Madeline Mueller, 25
Mueller works with global clients in the refining, petrochemical, biofuels, and chemical industries to troubleshoot and optimize existing operations. She provides proposals for distillation column designs and mass transfer equipment solutions. Mueller is also active on AIChE’s K-12 Committee and hopes to continue to expand the impact of STEM outreach. She has played violin since age three.
Babak Rafienia, 32
Senior Sales Engineer,
AMACS Process Tower Internals
Rafienia specializes in separation and masstransfer technologies, as well as designing and troubleshooting separators and distillation towers in oil and gas projects globally. At work, he gets excited about problem-solving and providing guidance to design engineers to resolve complex application issues. Rafienia believes in setting high goals for himself, and at the age of 32, he achieved his long-time dream of performing in a piano recital.
Amanda Scalza, 30
Scalza leads a processing team that makes common household cleaners.
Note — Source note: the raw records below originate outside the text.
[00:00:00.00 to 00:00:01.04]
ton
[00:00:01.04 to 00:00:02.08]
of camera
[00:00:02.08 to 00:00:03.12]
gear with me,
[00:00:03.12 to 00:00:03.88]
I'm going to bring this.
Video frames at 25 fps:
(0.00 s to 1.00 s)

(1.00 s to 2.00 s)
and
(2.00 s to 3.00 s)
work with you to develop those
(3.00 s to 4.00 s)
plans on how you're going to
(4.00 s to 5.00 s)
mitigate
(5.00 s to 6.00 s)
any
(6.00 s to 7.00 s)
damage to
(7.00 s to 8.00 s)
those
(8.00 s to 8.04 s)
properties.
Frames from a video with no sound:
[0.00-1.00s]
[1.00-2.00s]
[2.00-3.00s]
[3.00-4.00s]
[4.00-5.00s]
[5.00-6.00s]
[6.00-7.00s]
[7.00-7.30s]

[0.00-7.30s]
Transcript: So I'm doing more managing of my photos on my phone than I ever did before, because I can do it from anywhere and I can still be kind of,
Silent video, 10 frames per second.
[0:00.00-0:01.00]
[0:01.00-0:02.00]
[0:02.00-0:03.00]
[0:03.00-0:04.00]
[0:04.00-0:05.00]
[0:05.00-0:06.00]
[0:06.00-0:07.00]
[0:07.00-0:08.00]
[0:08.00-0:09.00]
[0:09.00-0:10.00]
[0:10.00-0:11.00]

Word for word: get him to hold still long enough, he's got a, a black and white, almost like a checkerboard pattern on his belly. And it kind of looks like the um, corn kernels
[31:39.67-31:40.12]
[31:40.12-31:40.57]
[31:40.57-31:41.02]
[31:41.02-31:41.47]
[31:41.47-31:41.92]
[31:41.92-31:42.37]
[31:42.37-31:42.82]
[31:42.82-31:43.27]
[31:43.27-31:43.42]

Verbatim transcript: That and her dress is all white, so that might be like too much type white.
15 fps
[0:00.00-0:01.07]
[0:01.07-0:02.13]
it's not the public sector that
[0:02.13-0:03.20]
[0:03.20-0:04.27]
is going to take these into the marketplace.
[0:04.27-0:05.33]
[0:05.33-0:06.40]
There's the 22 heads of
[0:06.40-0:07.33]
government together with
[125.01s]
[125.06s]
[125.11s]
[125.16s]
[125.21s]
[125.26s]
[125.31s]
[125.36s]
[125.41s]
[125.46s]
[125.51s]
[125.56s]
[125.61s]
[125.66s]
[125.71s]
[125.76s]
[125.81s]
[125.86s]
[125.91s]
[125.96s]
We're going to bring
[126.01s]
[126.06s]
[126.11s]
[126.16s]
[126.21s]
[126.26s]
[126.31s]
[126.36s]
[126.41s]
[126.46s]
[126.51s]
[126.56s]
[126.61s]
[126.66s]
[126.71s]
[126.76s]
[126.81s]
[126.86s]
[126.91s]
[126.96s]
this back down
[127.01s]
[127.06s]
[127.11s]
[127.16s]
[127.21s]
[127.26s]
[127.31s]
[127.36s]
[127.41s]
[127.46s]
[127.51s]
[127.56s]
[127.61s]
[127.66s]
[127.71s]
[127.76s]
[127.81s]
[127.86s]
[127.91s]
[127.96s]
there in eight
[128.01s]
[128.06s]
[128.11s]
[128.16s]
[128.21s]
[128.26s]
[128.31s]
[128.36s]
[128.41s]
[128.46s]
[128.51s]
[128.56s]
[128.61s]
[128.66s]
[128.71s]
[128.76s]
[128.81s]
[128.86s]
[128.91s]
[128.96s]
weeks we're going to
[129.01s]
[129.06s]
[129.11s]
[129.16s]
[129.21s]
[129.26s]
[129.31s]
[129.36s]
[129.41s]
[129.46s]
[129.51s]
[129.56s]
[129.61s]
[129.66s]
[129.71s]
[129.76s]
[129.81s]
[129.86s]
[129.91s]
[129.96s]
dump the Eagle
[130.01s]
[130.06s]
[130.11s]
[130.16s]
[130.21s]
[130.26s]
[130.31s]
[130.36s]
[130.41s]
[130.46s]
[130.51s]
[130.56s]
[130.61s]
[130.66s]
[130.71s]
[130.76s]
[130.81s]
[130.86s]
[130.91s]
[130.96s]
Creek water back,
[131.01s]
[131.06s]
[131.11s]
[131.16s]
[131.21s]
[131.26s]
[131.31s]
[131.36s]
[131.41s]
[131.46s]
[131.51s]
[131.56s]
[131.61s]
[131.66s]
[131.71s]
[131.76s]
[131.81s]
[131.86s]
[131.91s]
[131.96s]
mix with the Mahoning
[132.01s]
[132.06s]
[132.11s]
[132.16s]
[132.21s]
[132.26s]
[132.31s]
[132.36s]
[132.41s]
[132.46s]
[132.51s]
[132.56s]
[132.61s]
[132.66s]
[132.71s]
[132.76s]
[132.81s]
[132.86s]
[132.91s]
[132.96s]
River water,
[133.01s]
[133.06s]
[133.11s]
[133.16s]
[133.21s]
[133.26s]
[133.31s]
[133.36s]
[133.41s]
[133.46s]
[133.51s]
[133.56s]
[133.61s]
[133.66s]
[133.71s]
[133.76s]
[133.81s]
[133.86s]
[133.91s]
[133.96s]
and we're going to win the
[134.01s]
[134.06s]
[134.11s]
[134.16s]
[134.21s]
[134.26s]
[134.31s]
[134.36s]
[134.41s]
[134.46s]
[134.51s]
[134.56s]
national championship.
She manages half of the company’s chemical processing area, where nearly a half-billion pounds of liquid bulk and aerosol intermediates are produced annually. Scalza is passionate about providing products for people across the globe, as well as the fast-paced atmosphere of manufacturing. She is also a certified firefighter.
Colin Young, 32
Variant Assessment Scientist,
Young works on understanding and interpreting genetic changes related to breast and ovarian cancer, helping classify the genetic changes associated with these cancers. His guiding ethos is that his work should have a positive impact on people’s lives and that he should always give back to the community. A fun fact about Young is that he has eaten the same exact lunch nearly every day for the last eight years.
Juliann Hinske, 27
Process Safety Manager,
Hinske focuses on the development and deployment of process safety programs for 15 highly hazardous chemical facilities. She was inspired to pursue the field after visiting the site of the Exxon Valdez oil spill and observing its impact. Her biggest challenge has been facing prejudice and disrespect as a woman on job sites, but she deals with this by continuing to deliver results. Hinske can also quote nearly every line of The Office.